There are a lot of content in the assembly language, but there are actually not many content related to our C/C ++ language. In general, you only need to know the basic operations and address access between registers, segment addresses, stacks, and registers.
(3) How does the Assembly Language correspond to the actual language one by one?
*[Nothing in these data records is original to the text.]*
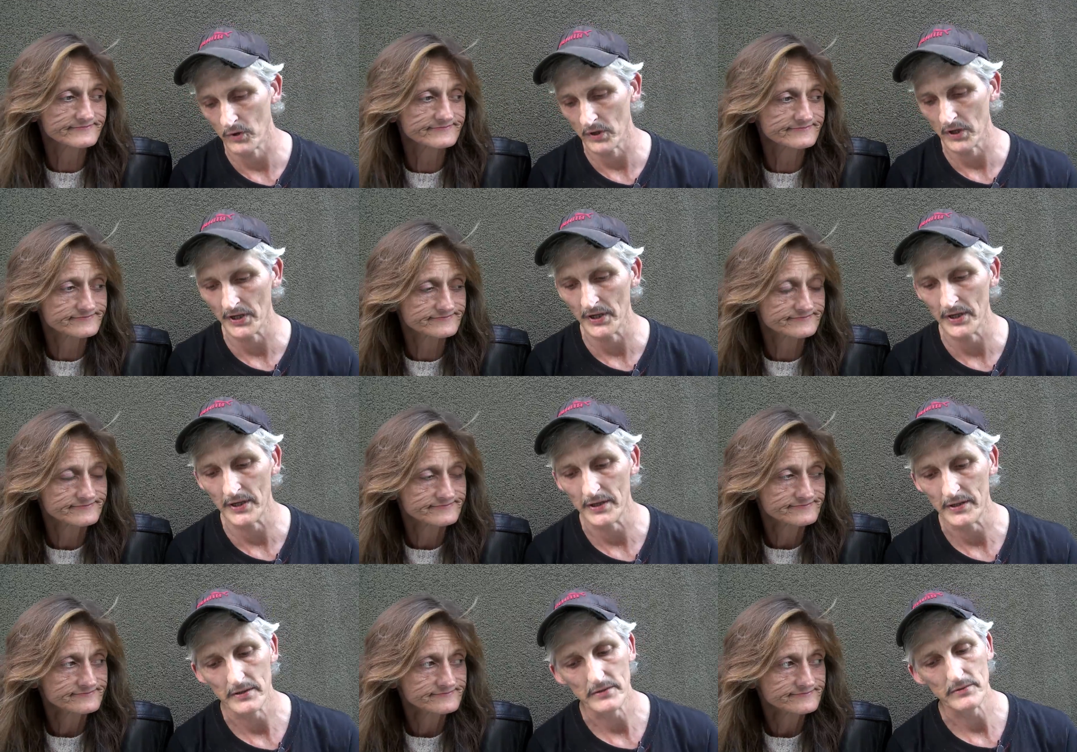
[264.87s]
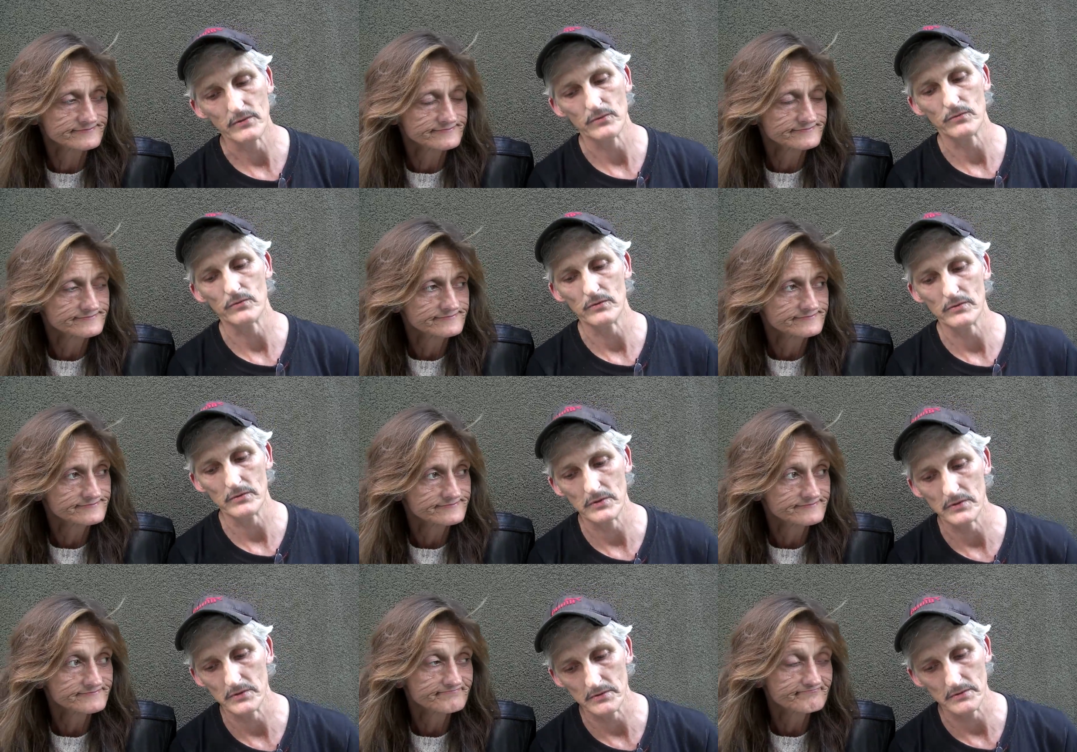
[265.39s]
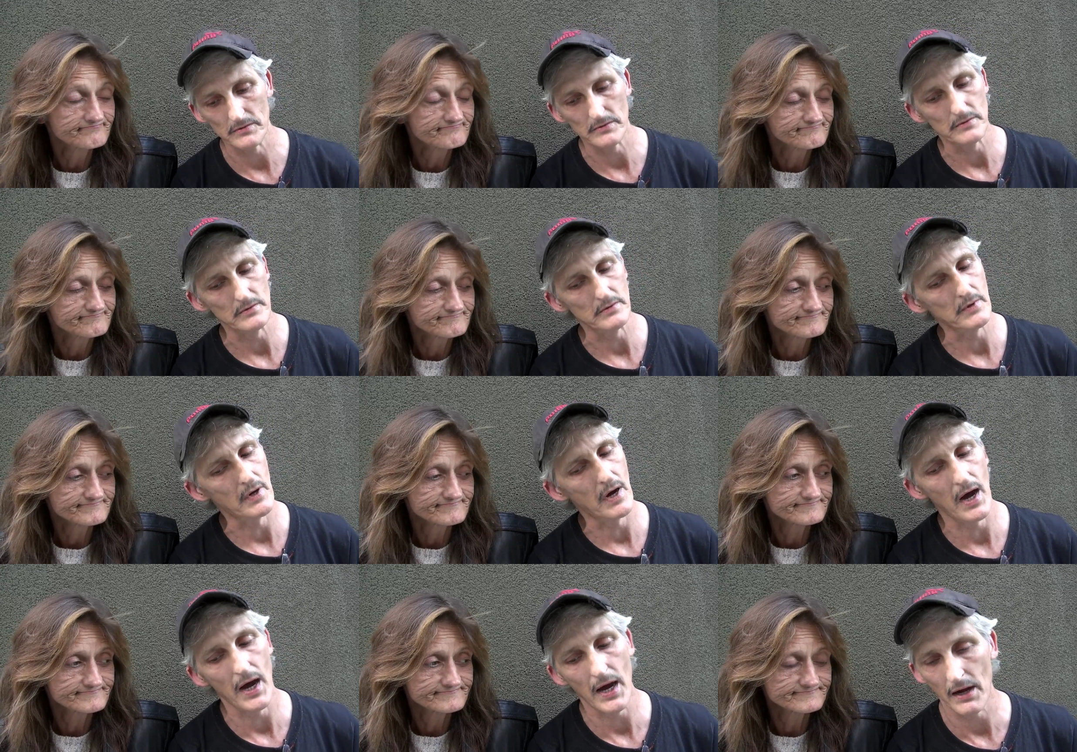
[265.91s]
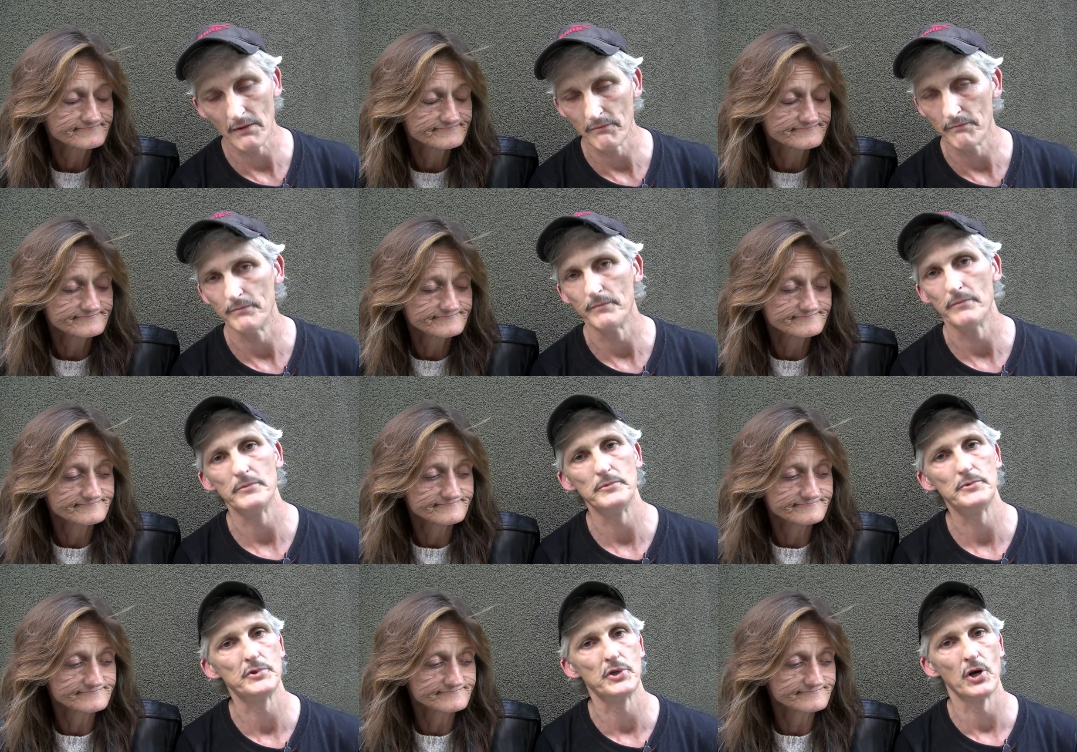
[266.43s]
Speaker 1: really, I have
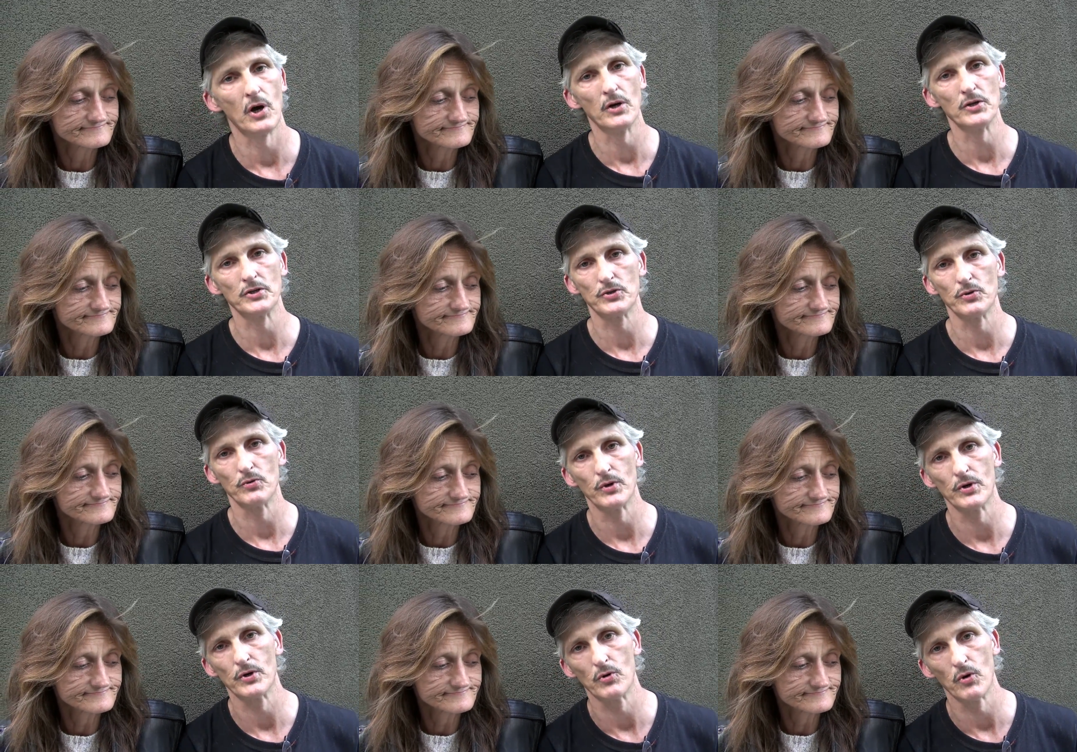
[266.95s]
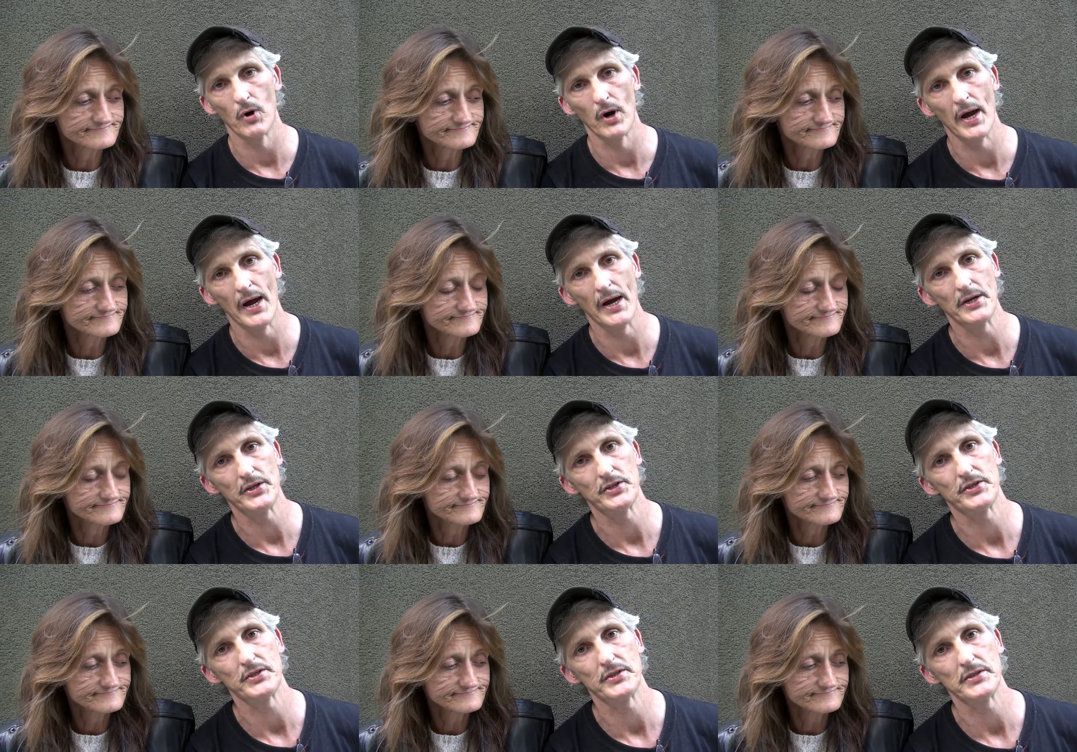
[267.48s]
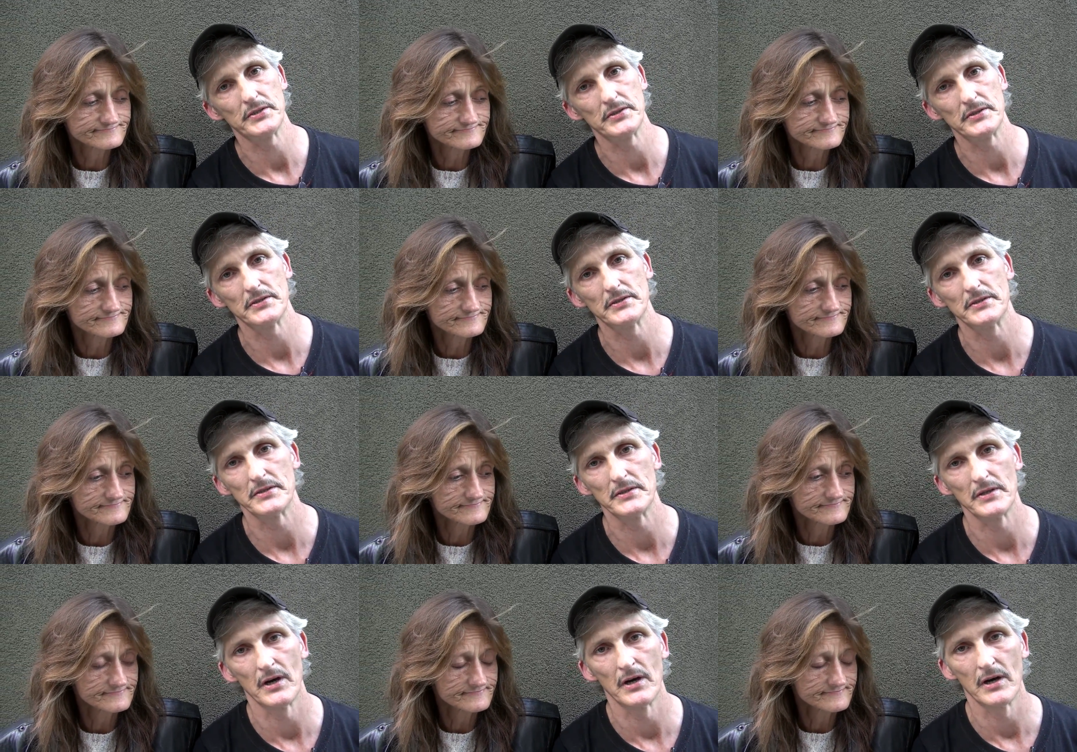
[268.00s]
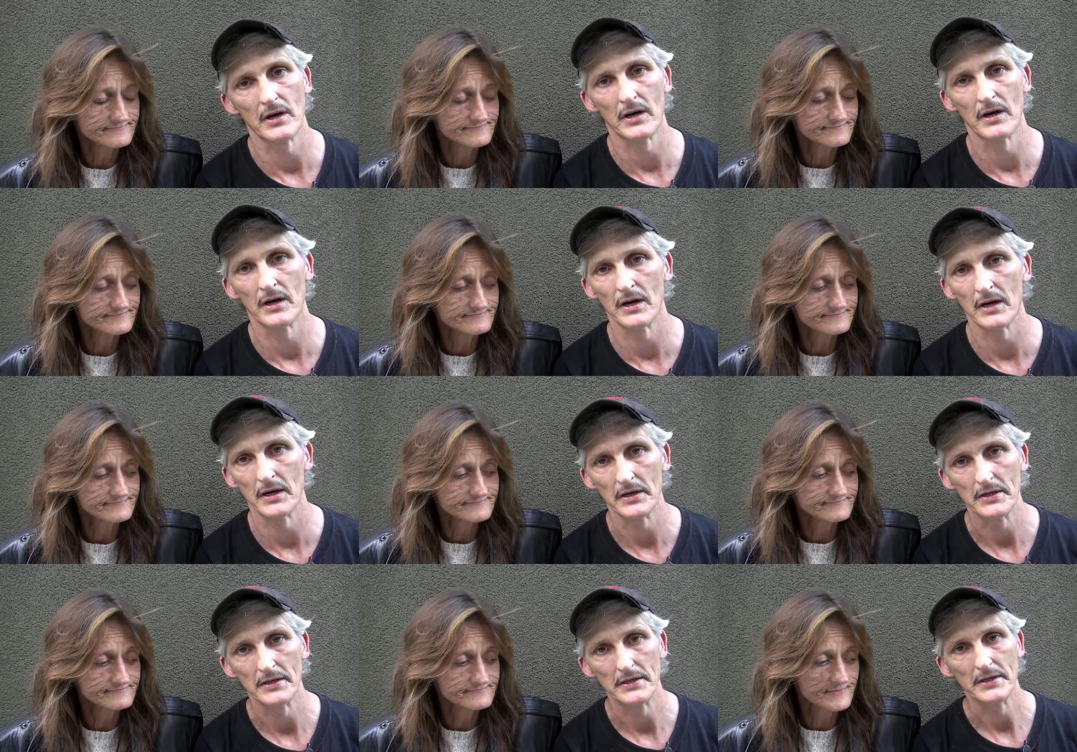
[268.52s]
tons of regrets
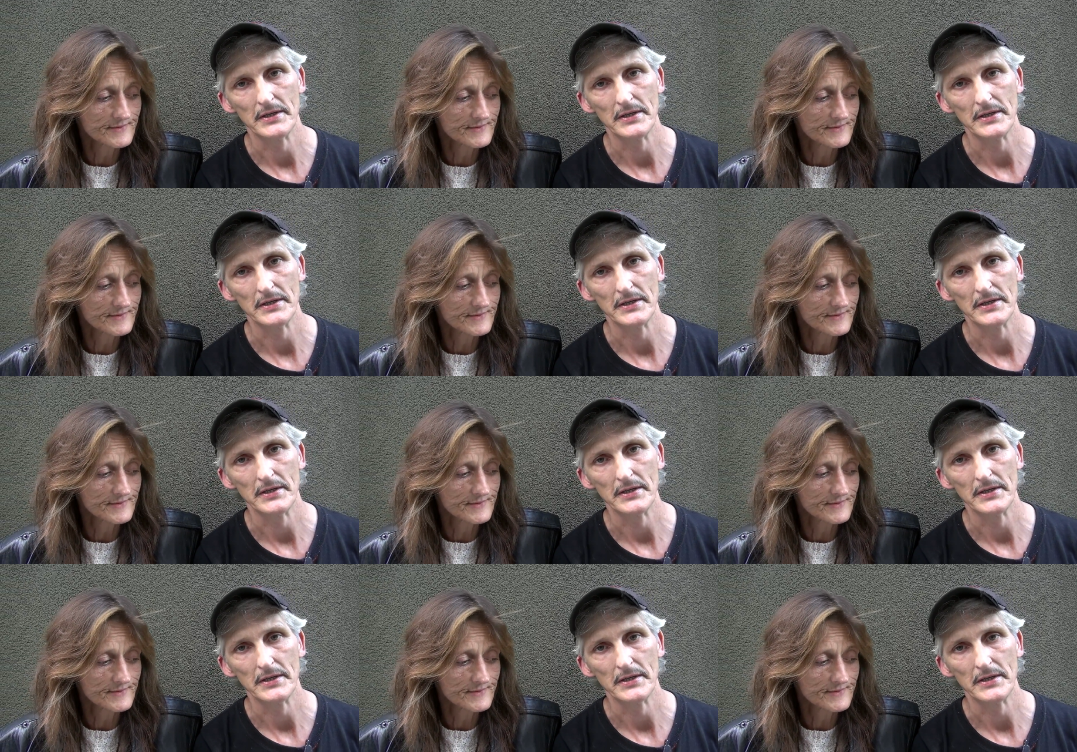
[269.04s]
uh,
We start with an example. Generally, a statement must be split into several Assembly statements. For example:
[CPP] View plaincopy
- IntM = 10;
- IntN = 20;
- IntP = m + N;
Let's assume that M, N, and P are all in a function, so in fact, all three variables are temporary variables. before entering the function, both EBP and ESP need to free up space to prepare for these temporary variables. These three statements should be explained in this way.
[CPP] View plaincopy
-
- 43:IntM = 10;
-
- 004012e8 mov dword ptr [ebp-4], 0ah
- 44:IntN = 20;
-
- 004012ef mov dword ptr [ebp-8], 14 h
-
- 45:IntP = m + N;
-
- 004012f6 mov eax, dword ptr [ebp-4]
-
- 004012f9 add eax, dword ptr [ebp-8]
- 004012fc mov dword ptr [ebp-0Ch], eax
We can intuitively see the correspondence between the Assembly Statement and the C language through the code above. In the first sentence, M is assigned a value of 10, and the memory is the downward memory of EBP. In the second sentence, it is similar to the first sentence. In the third sentence, it is a little complicated. Let's analyze it. First we can see that the CPU from the stack M data found out, that is, the [ebp-4] address at the data, then, the CPU uses the same method to find the n data and directly add it to the Register eax. The last step is relatively simple, is to save the eax data on the address at the [ebp-0c. As long as it is a temporary variable inside the function, you will see this form. Temporary variables are obtained by the EBP offset address.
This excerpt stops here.